I am trying to decide between the yamaha 1028 and the honda 1332. I can get a 2017 demo (6hrs) 1028 yam for $3800 (Canadian) or the 1332 for slightly less the suggested price. (4500-4800 depending on electric start) I would get the 1028 but the fact that there is no back up manual start worries me. As well as the fact they stopped selling blowers in Canada for 15-20 years makes me wonder if they will do it again and parts would become scarce. Im still leaning toward the yamaha but would like to know from people that have tried either or or both if there is something that I haven't considered or am unaware of that would help me choose one over the other.


----------



## Freezn (Mar 1, 2014)

I'd be all over that Yamaha 1028....and that's coming from a die hard Honda guy. Can't go wrong either way, but man those new Yamaha snow blowers are stunning.


----------



## YSHSfan (Jun 25, 2014)

Bcon73 said:


> I am trying to decide between the yamaha 1028 and the honda 1332.


If you go with the Honda, pleeeeaaaase get the ATD model.
To me they are not really comparable size-wise, it'll be more of a fair comparisson between an HSS928ATD vs Yamaha YS1028J. I'd rather choose between a Honda HSS1332ATD and a Yamaha YT1332ED, from the two, I'd choose the Yamaha.
I have both a Honda HSS1332ATD and a Yamaha YS1028J (I have not used either one of them yet.
What I like on the Yamaha:
* Larger 10hp engine for the 28 auger housing
* Enclosed quieter engine
* The weight of the unit (I'm positive it will increase traction)
* Primarily the teflon liners on the impeller housing and chute (to prevent possible clogs). 
What I do not like about it is the "NO power steering", although it has removable pins to disconnect the drive wheels on the tracks, it does not roll that easy with the engine off Turning it on a dry surface is quiet hard due to its weight (nearly 400lbs). If I end up keeping it I'll look into adding "power steering" to it.
What I like on the Honda: 
* Large "13hp" engine (it will be match to a 28" auger housing in my case)
* Auger Protection System
* 13.5" impeller (vs 12" on the Yamaha)
* Taller chute
* Taller auger housing
* Primarily the "power steering" (makes it very easy to move around or turn the unit with the engine on or off).


----------



## HCBPH (Mar 8, 2011)

I won't recommend either as I have no experience with either of them. What I will say is see if you can get some 'hands on' time with them. See how they feel, do they seem easy to handle etc? Figure out where you will use it and are there any limitations that would make one better than the other? Look into service and parts availability and does one outweigh the other? Any model limitations make one look better than the other?

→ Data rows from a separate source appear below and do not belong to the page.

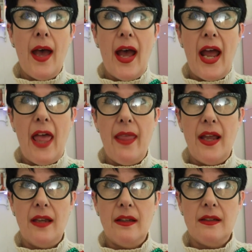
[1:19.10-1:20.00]
And
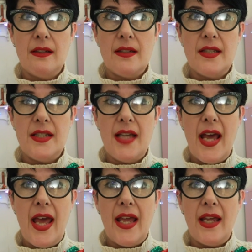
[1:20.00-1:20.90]
then
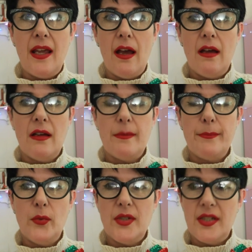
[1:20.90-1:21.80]
today,
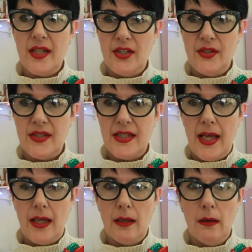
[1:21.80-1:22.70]
um, what did I do
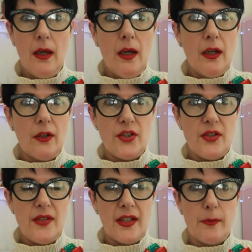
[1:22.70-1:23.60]
today?
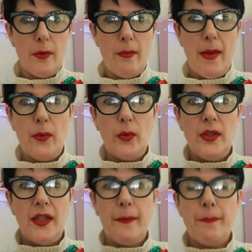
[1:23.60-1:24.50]
Gosh, you'd think I'd remember,
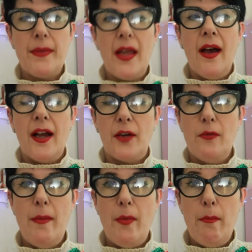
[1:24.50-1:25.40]
wouldn't you? I can
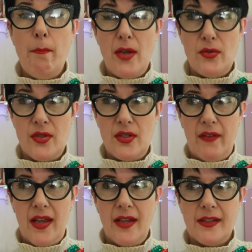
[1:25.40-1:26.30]
remember most
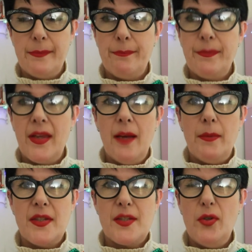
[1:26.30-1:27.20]
of it
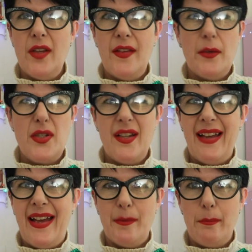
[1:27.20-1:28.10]
this morning I think I was
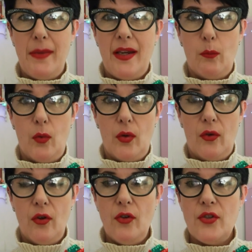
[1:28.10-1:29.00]
doing admin and
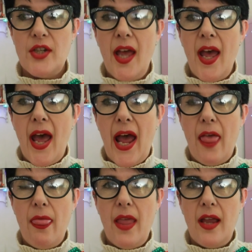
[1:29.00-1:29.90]
whatnot
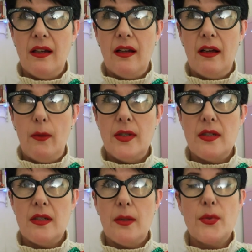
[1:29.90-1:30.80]
and then I
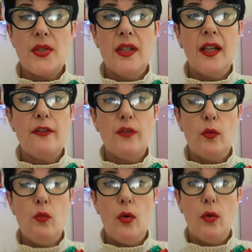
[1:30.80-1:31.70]
went I was going to go for
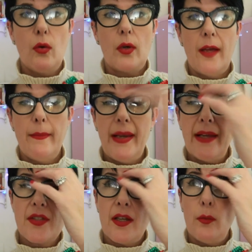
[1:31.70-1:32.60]
a walk um, an
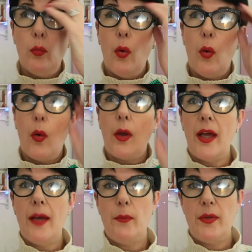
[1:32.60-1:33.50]
outside
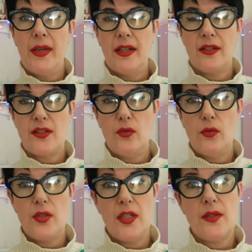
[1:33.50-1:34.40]
walk um, with my youngest
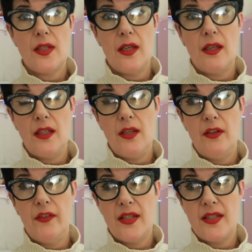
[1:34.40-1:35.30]
daughter who's at
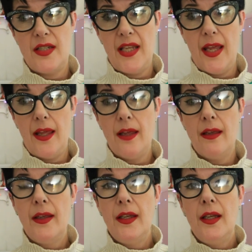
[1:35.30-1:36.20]
university
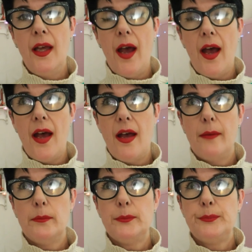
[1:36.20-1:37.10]
here
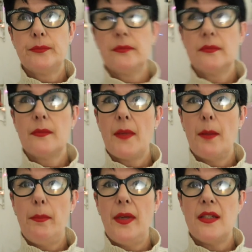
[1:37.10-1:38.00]
um,
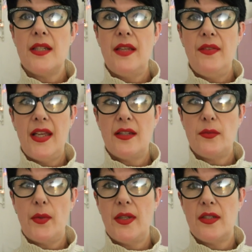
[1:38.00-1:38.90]
but in the
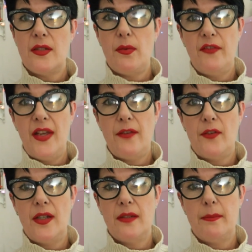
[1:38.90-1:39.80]
end we went to our
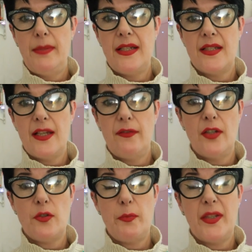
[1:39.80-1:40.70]
favourite place to have
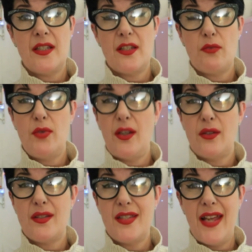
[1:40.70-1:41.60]
lunch because it's really
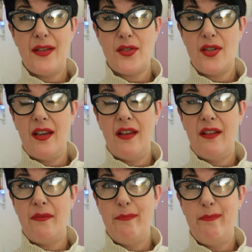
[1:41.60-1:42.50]
good to sit outside and
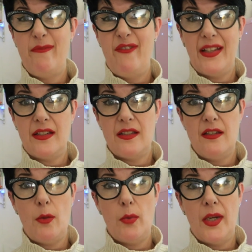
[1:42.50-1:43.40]
I figured
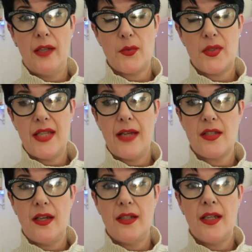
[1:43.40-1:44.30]
Nobody else will sit
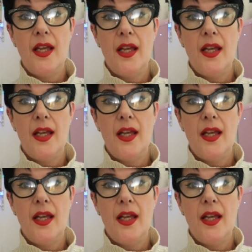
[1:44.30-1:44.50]
outside.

That would weigh heavily on my selection process.


----------



## UNDERTAKER (Dec 30, 2013)

*Don't know nuttin aboot either 1 of those. Anyhoo, ALOHA from the Paradise City.:smiley-rpg027::smiley-rpg027::smiley-rpg027::smiley-rpg027::smiley-rpg027:*


----------



## Jae0 (Jan 6, 2017)

I’ve spent some time in the showroom with both the Yamaha and the Honda HSS series. For me, the Honda’s trigger steering and ability to easily move the machine around when off was huge. That, combined with the auger protection sold me on the Honda. Both are quality machines though and you couldn’t be faulted for choosing either one.


----------